___ TASK DATA ___

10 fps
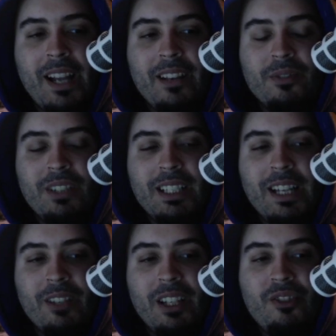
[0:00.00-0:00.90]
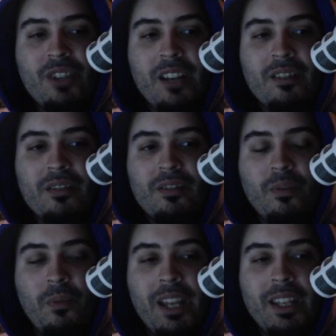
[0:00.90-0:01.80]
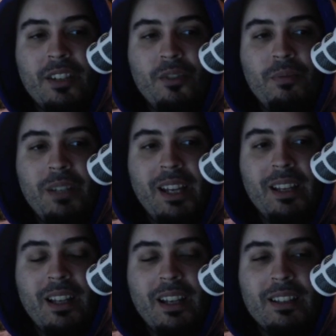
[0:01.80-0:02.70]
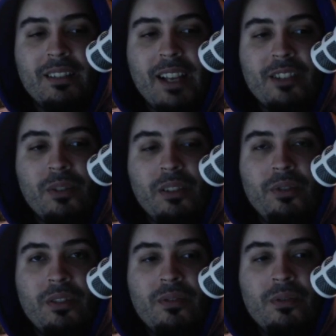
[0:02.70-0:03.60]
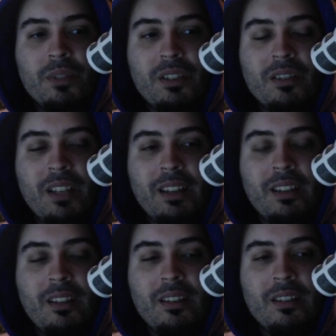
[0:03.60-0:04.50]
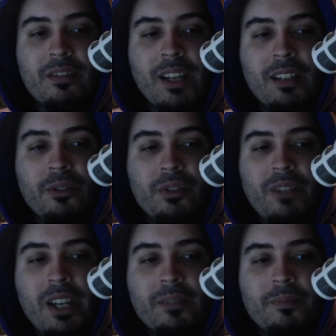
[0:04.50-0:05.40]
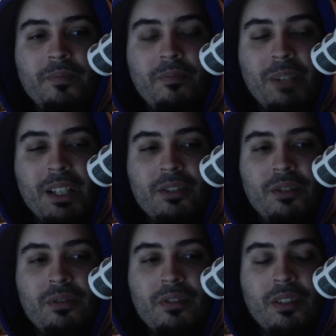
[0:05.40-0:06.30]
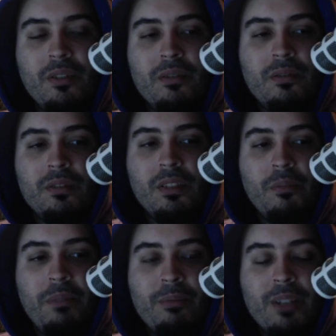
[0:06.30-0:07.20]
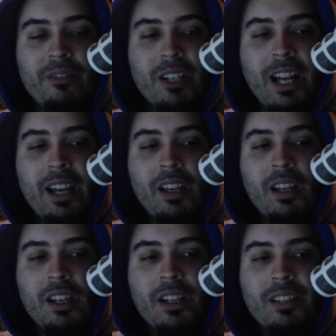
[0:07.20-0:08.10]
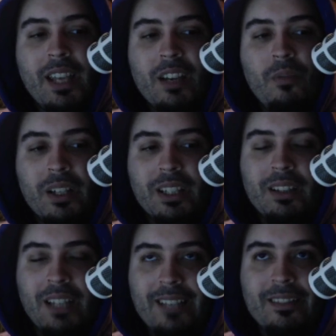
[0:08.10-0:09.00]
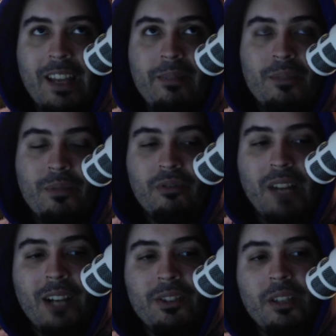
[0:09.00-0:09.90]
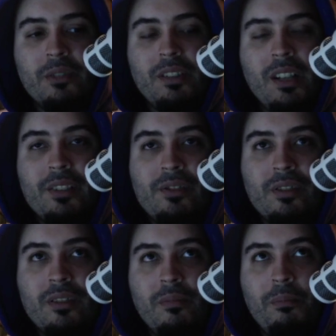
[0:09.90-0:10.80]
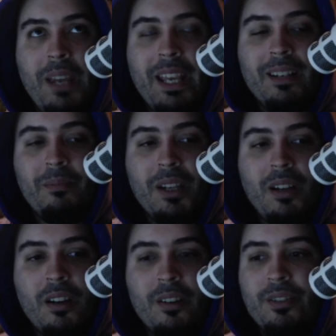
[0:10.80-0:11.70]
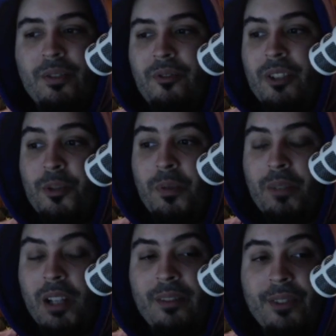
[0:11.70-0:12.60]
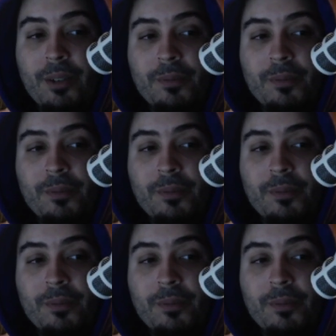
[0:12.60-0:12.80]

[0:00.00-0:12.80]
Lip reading: don't think that really changes the way that you play like Zyzo Elusives, which is like the Zed Elusive deck, because you'd still pump whatever guy. Taking 1 less damage per round though does make it a bit harder to finish people off though.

___

> _WHAT THE EXERCISE ASKS_
Once the pictures are set aside, the remaining data must be transcribed exactly.

> _COMPLETED TASK_
10 fps
[0:00.00-0:00.90]
[0:00.90-0:01.80]
[0:01.80-0:02.70]
[0:02.70-0:03.60]
[0:03.60-0:04.50]
[0:04.50-0:05.40]
[0:05.40-0:06.30]
[0:06.30-0:07.20]
[0:07.20-0:08.10]
[0:08.10-0:09.00]
[0:09.00-0:09.90]
[0:09.90-0:10.80]
[0:10.80-0:11.70]
[0:11.70-0:12.60]
[0:12.60-0:12.80]

[0:00.00-0:12.80]
Lip reading: don't think that really changes the way that you play like Zyzo Elusives, which is like the Zed Elusive deck, because you'd still pump whatever guy. Taking 1 less damage per round though does make it a bit harder to finish people off though.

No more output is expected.